A panel of nutritional experts has warned that two million people in the UK are malnourished, and that the condition is under-recognised and under-treated.
By Adam Brimelow
BBC Health Correspondent
A report by the Malnutrition Advisory Group sets out a new system of screening patients to identify those at risk.
The food is piled high at a busy cafe in Egham in Surrey. There is no risk of wasting away here.
But while he waits to be served, 21-year-old student Sirvan Rabbani recalls the misery of malnutrition only too vividly.
"I didn't want to eat any more. I used to lie down most of the time and not think about food, and try not to smell any food or watch peole eat.
"I tried not to eat so I could discourage gonig to the loo because of the pains I would suffer, probably for the next six or seven hours after visiting the loo."
Three years ago Sirvan developed Crohn's disease, an inflammatory bowel disorder.
In the next three months he lost about two and a half stone.
Now he manages his illness with drugs, but he's never fully recovered his weight.
He says the health staff who treated him didn't appear to take the weight-loss that seriously, but it did worry him.
"I'd always taken pride in how I looked and the sports I did to build up what I did and the fact that I lost so much weight caused me to be depressed and if they had been able to affect it even a little bit it would have been a massive help to me."
A report today by a committee of healthcare experts and academics suggests that Sirvan's experience isn't unusual.
According to the Malnutrition Advisory Group about two million people in the UK are malnourished.
Up to 40% of patients admitted to hospital are underweight.
People with chronic disease are particularly at risk, also the elderly, poor or socially isolated. But malnutrition can affect anyone.
The report's main author, Professor Marinos Elia, from the University of Southampton, says this causes unnecessary suffering for patients, and unnecessary expense for the NHS.
"They get tired. They feel weak. They fatigue easily.
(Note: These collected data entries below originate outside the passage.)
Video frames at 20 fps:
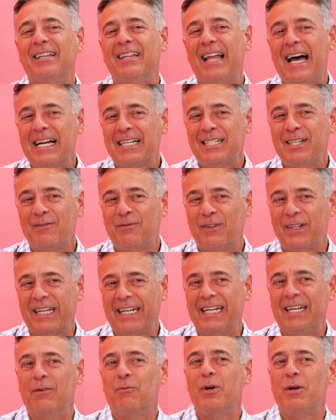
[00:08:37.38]

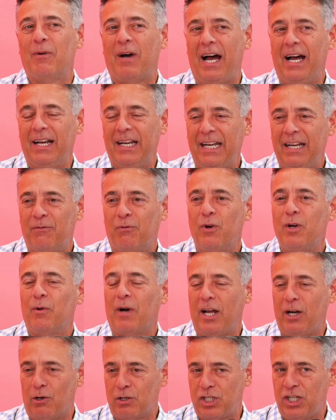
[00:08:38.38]
collectively, if we
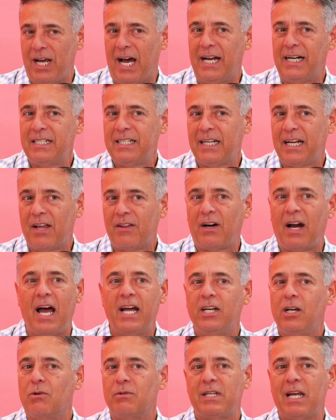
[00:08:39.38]
were on Oceana together,
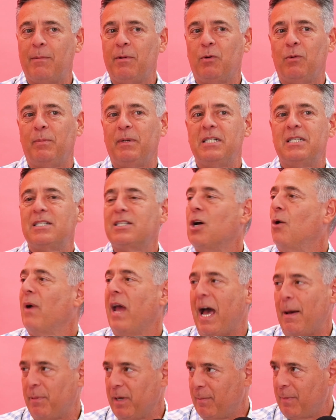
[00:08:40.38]
I know Debbie would be so
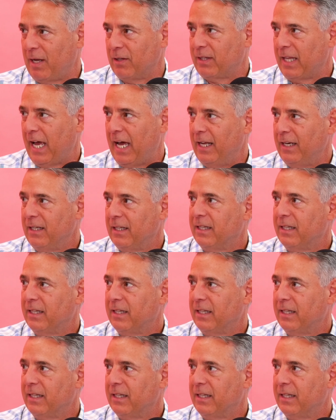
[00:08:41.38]
happy about that.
They can become depressed, anxious.
"And their ability to fight diseases such as infections, their ability to heal after a surgical operation is reduced, and they may have increased complications."
At King's College hospital in London staff have been piloting the first universal screening system to identify the risk of malnutrition.
Patients are weighed and measured, to work out their body mass index.
The information is checked against their disease state to calculate a score, and this helps staff work out the best treatment.
Recent studies have suggested that up to 40% of people are under-weight when they're admitted to hospital.
The director of nutrition at King's, Rick Wilson, says this simple screening check should be carried out every time a patient goes to see a GP - particularly for older people.
"Weight loss and poor nutritional state is not a normal part of aging. And if it's happening we ought to address it and treat it."
He says that means telling some patients to put butter on their vegetables, full cream on their pudding, sugar in their tea - a difficult message amid today's concerns over obesity.
Malnutrition is normally seen as a problem for the developing world, but Rick Wilson argues that here in Britain this costly and demoralising condition has been neglected for too long.
"Hippocrates knew "feed the patient and they'll get better". But today with transplantation and hi-tech staff we seem to have missed out on the basics".